* [Work request]
All the data that follows should be repeated exactly, without a single picture.

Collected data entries

================================

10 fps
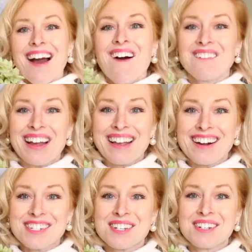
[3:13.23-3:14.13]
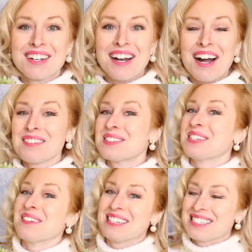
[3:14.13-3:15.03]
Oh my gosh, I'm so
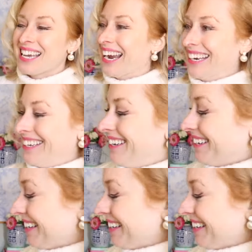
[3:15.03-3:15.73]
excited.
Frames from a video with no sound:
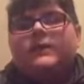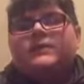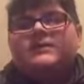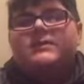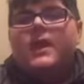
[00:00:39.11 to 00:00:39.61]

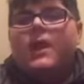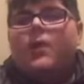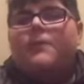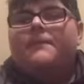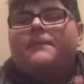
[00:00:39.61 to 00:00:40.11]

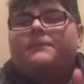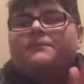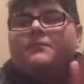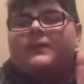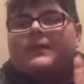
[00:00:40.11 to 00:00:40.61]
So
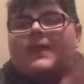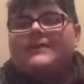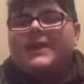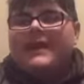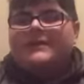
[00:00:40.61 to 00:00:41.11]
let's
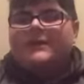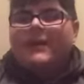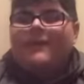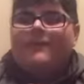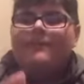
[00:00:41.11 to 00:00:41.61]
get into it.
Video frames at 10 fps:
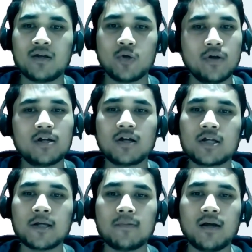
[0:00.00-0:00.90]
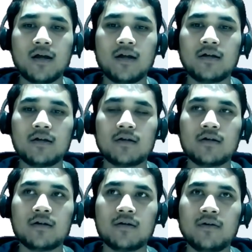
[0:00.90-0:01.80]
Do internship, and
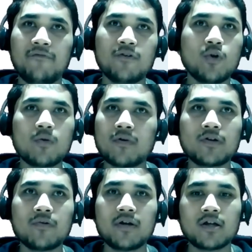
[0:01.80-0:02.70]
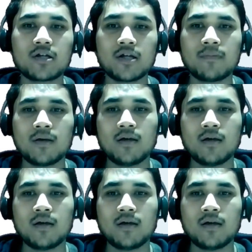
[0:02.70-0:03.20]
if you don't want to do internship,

================================

* [Exercise response]
10 fps
[3:13.23-3:14.13]
[3:14.13-3:15.03]
Oh my gosh, I'm so
[3:15.03-3:15.73]
excited.
Frames from a video with no sound:
[00:00:39.11 to 00:00:39.61]

[00:00:39.61 to 00:00:40.11]

[00:00:40.11 to 00:00:40.61]
So
[00:00:40.61 to 00:00:41.11]
let's
[00:00:41.11 to 00:00:41.61]
get into it.
Video frames at 10 fps:
[0:00.00-0:00.90]
[0:00.90-0:01.80]
Do internship, and
[0:01.80-0:02.70]
[0:02.70-0:03.20]
if you don't want to do internship,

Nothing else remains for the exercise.